:: How to complete this task ::
Omit all pictures, then print the entries exactly.

(Extracted information begins)

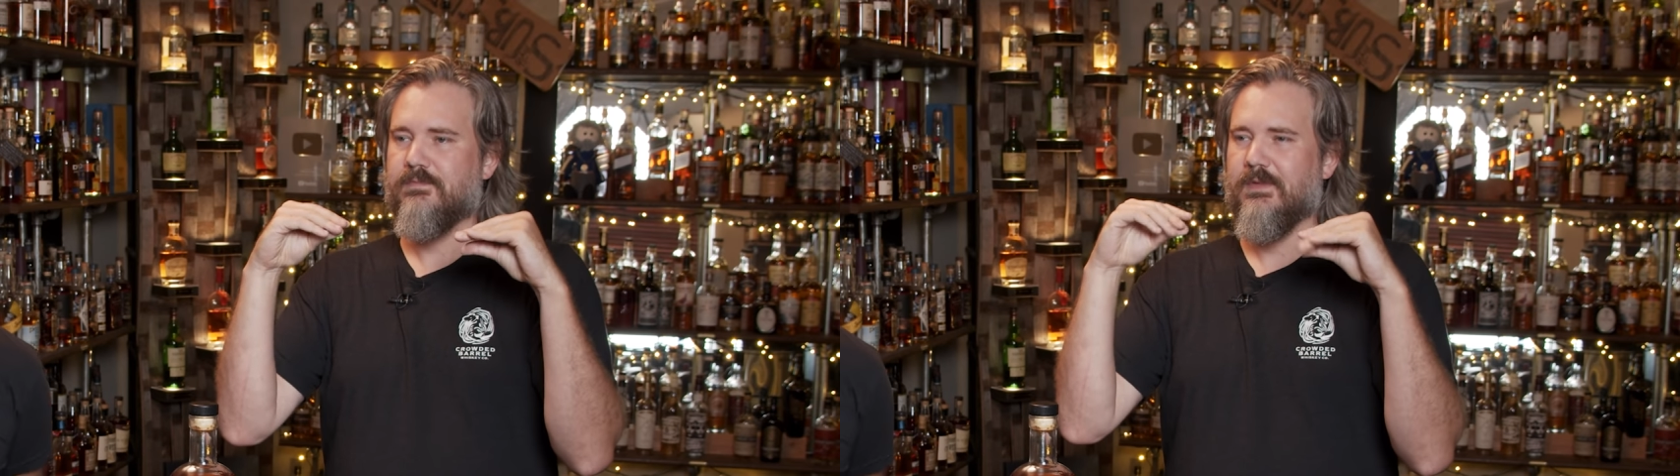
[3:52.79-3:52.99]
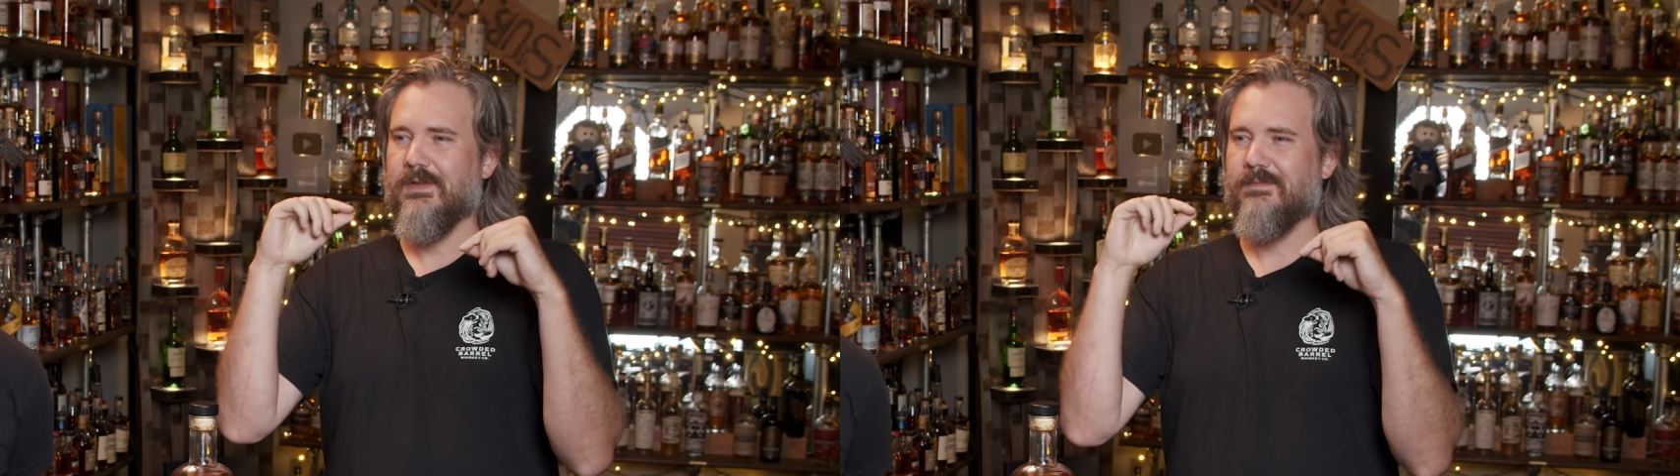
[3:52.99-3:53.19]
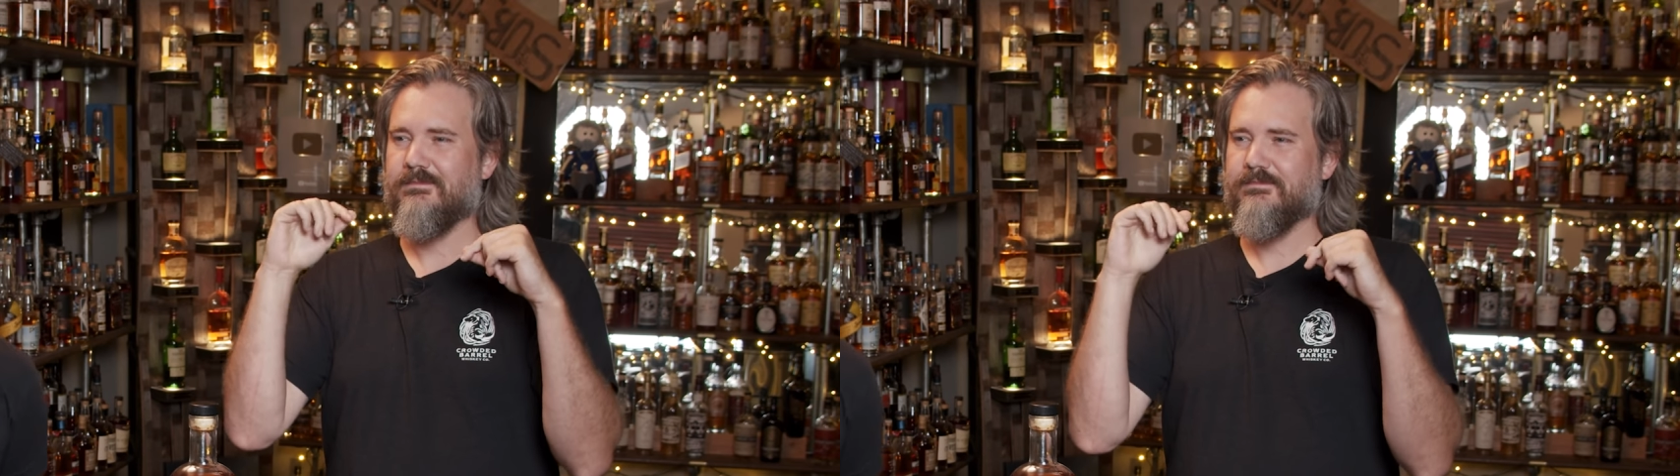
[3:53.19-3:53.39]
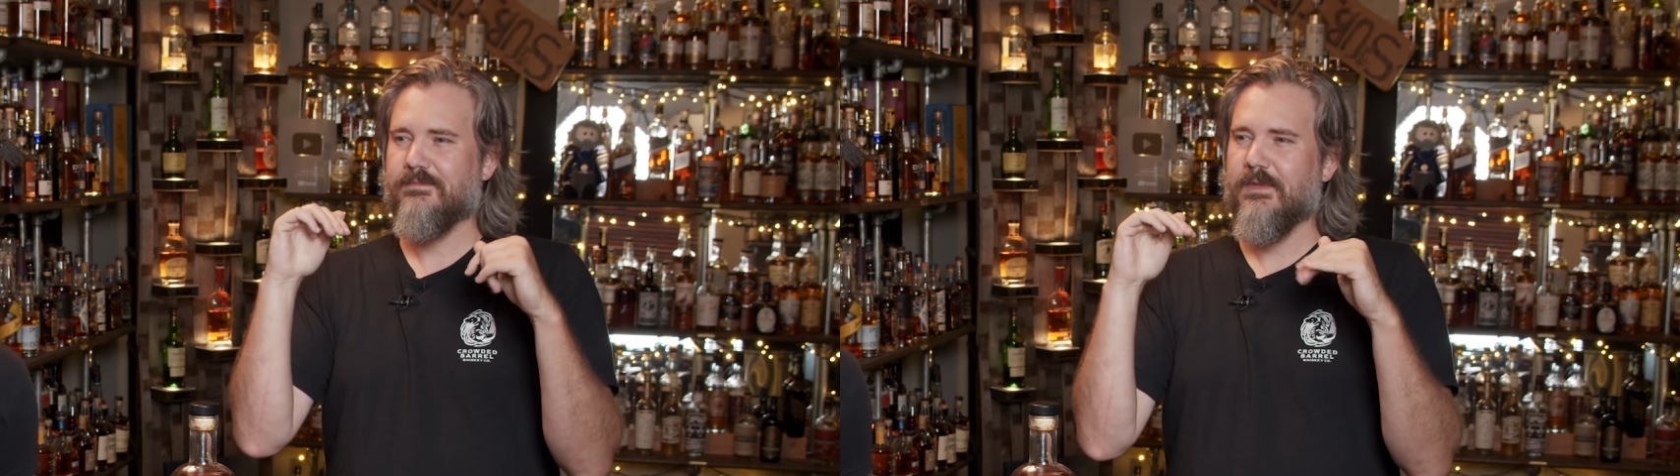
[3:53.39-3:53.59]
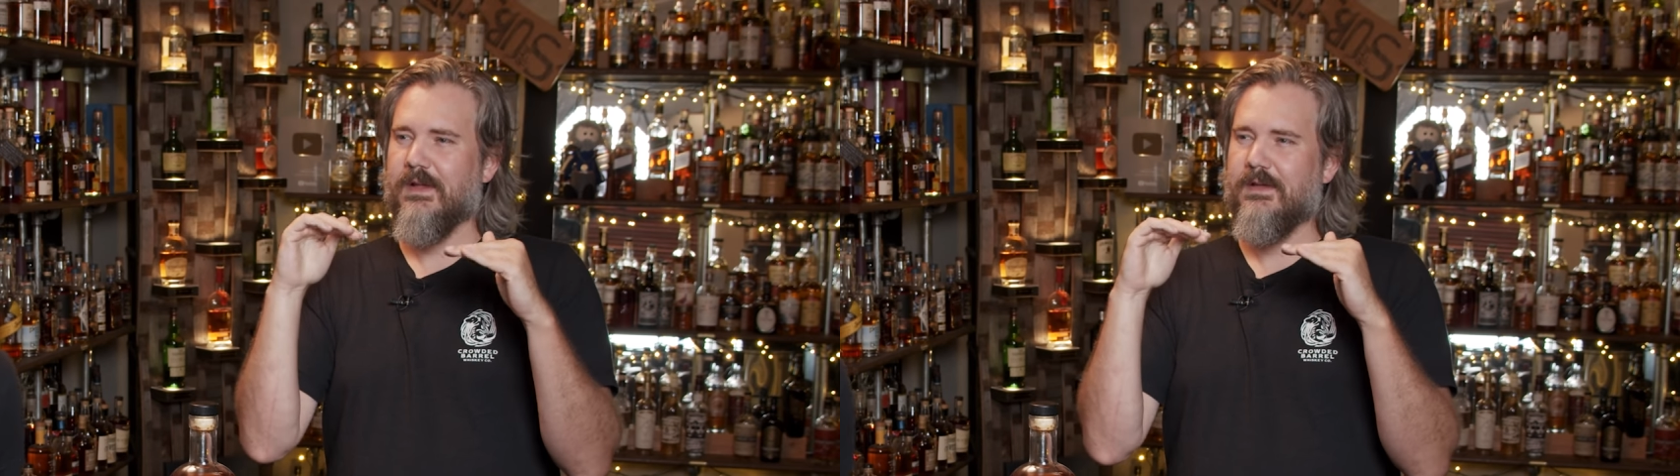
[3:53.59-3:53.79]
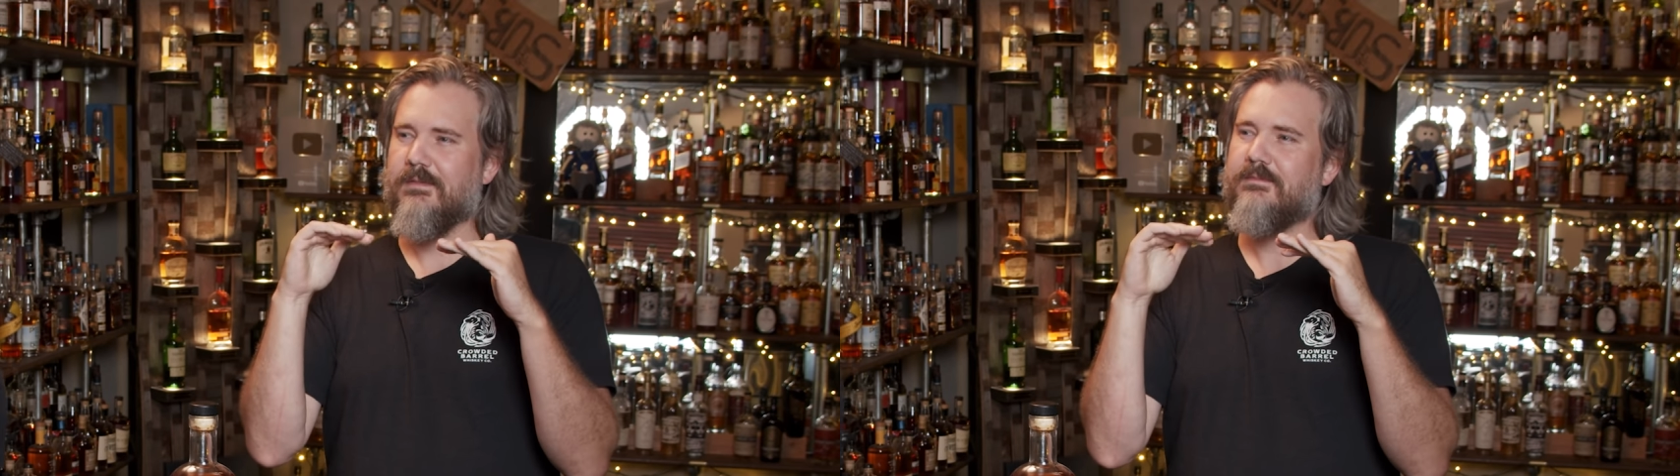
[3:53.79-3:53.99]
Kind of flat, even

(Extracted information ends)

:: Your solution ::
[3:52.79-3:52.99]
[3:52.99-3:53.19]
[3:53.19-3:53.39]
[3:53.39-3:53.59]
[3:53.59-3:53.79]
[3:53.79-3:53.99]
Kind of flat, even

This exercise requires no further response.